A continuation of My Story: Parts I and II.

After the death of my parents left me with nowhere to go. Monsignor Godot offered a hand. A shoulder. The chance to carry on. To conquer somberly. I would later blow that chance, but that’s another story.

The outlook was grim. Monsignor Godot became a father to me. He could never replace my dad, but his call to heredity was close enough. His thoughts and ideas were mine. We both gave an unwavering focus to translation, simple in everything outside this most endeared and entangled complication. It seemed that despite the circumstances, I had landed on my feet, in the most suitable of places, the one other spot in the world for me. I was comfortable, for the most part.

His wife was wifely and kind, their home homely and cheerfully unsevere, so unlike Godot himself when bent over a piece of foreign text; it must have taken very strong blood vessels to hold the man as he was “marching for Aletheia”. Their house was small and held nothing unneeded outside a mild decorum. The food was hearty, quite adequate and quite bone-bearing. There were perpetual mashed potatoes and squash, constant beef and ham. My parents did not eat much meat and for the first time I had iron in me. Whatever that meant.
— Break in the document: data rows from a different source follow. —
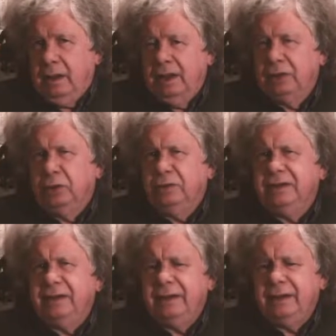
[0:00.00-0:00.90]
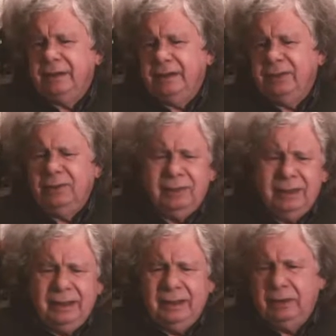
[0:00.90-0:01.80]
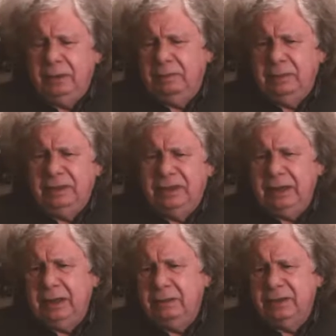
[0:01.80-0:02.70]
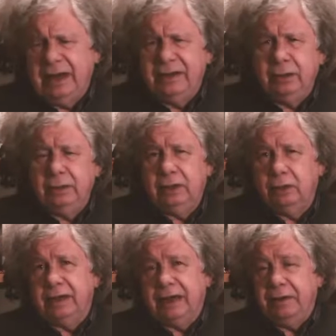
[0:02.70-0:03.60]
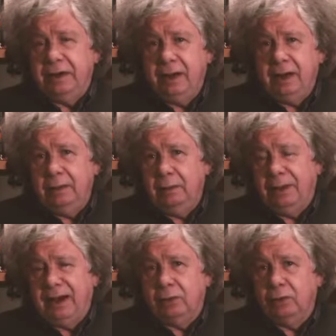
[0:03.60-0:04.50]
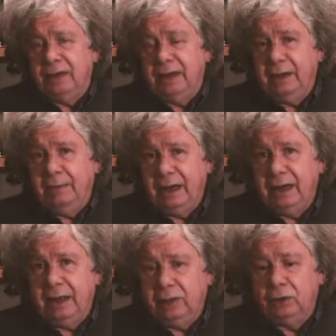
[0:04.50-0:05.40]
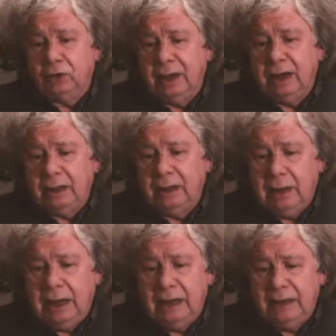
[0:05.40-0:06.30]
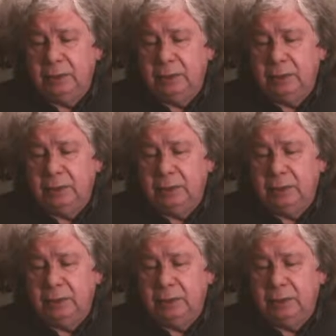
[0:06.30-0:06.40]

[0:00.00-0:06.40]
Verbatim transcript: Entonces, esto de entrar en relaciones con carabineros para coordinar manera de controlar la,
After a while, I had developed a sort of confidence, especially in class. At the head of it, I could not rule on intellect alone and so I employed a new daring, a brass and bold Napoleonistic grandeur. I also employed Dennis the Janitor, who understood my plight. When some new translation smug-shot enrolled I would see his eyes, the questioning, the waiting for a punchline. Who was this kid and how bad was he going to get it when the teacher walked in? I was the clown about to give a good one. He had no idea. I was fierce. I would lay into him, make him bleed the conjugated verbiage of languages like knifes, article explosions on the perimeter, heat seeking conjunctions to suffer you your last milk-for-nothing dime and spit under your covers.

They would cry or leave the room. A few would smile like I was clever. I was, and they would spend the rest of class by the ankles, forced to smile so that it looked like a frown, beet red and sorry (this is where Dennis came in). “Sorry for nothing,” I would tell them. It was dictator defense, though my heart was of a different caliber. It was all a front, but I would rain on them like flesh-hating water, encase them like a salt-spitting fog of foreign devil-tongue. The poor students. I made them wet themselves in Italian. Defecate in Chinese. To humiliate. To weep. To shrivel. To cry out in terror. To want to die. These were the first verbs they learned.
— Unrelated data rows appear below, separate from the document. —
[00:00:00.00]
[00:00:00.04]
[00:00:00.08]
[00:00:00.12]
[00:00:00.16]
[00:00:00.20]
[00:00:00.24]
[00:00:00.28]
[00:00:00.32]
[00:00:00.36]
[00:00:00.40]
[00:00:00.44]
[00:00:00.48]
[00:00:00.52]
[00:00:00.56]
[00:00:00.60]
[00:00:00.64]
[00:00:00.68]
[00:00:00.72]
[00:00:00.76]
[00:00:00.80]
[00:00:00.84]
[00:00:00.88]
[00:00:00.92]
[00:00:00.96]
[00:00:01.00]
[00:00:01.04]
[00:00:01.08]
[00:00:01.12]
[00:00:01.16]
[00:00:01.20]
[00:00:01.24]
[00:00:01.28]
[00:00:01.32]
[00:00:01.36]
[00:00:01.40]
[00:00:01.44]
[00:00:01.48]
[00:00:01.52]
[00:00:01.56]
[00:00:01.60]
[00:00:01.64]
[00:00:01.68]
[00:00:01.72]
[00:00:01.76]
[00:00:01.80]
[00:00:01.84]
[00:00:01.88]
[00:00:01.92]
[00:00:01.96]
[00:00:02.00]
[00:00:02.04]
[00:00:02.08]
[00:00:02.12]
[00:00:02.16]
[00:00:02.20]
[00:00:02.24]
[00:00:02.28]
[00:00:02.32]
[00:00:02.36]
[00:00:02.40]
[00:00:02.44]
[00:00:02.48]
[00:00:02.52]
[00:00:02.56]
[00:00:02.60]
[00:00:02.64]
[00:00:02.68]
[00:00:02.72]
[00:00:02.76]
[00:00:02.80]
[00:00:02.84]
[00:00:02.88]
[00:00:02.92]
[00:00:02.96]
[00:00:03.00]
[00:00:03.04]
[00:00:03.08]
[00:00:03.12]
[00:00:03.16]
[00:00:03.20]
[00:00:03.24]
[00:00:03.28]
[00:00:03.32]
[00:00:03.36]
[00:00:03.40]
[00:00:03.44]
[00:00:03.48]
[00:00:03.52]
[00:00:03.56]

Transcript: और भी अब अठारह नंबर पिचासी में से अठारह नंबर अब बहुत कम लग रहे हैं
I was eight years old, but I was not to be treated like I was even three times that. The accident didn’t help. There was that chip on my shoulder, razor sharp and a thousand pounds, taunting everything that moved.

But I was respected. I was engaging. The children and older boys and then the men would stare, follow my moves, oogle at the rapping of my ruler on the chalkboard. My students would consistently score higher on standardized and conversational tests. I was brought more lunches than the principle. Apples. Bananas. They would request time after class, these eager minds of worded wonder. There was a yearning for truth, a duty for exactitude. It was electric. There would be arguments over prepositions, bludgeoned stomachs and bleeding, and then everyone would come together like family, loving, sharing in the triumph of a particularly stubborn paragraph, dissecting foreign sentences by the lamplight.

I had found my footing and the Godots had saved me. It was a pleasure living with them. Monsigneur Godot had taken a liking to me from the start and finished to raise me with no second thought. He said I reminded him of himself, only I had the talent—“and it is truly reminiscent of God,” he said, “who knows all of the language, Jerron”. It was a wonder to hear, even outside the compliment. He said “language” with such a passion, such a tense wonder.

As lucky as I been since the accident, it was not always so easy. I could not erase the great absence. After my parent’s death I would have nightmares every night, fierce callings of Frenchmen, “Arrêt!”—they would carry me off in a bag and drop me somewhere in the ground. When the dirt began to rain I awaked.

coup de destin

For to My Caroline

Caroline is a bum diddly. A scarlett runner.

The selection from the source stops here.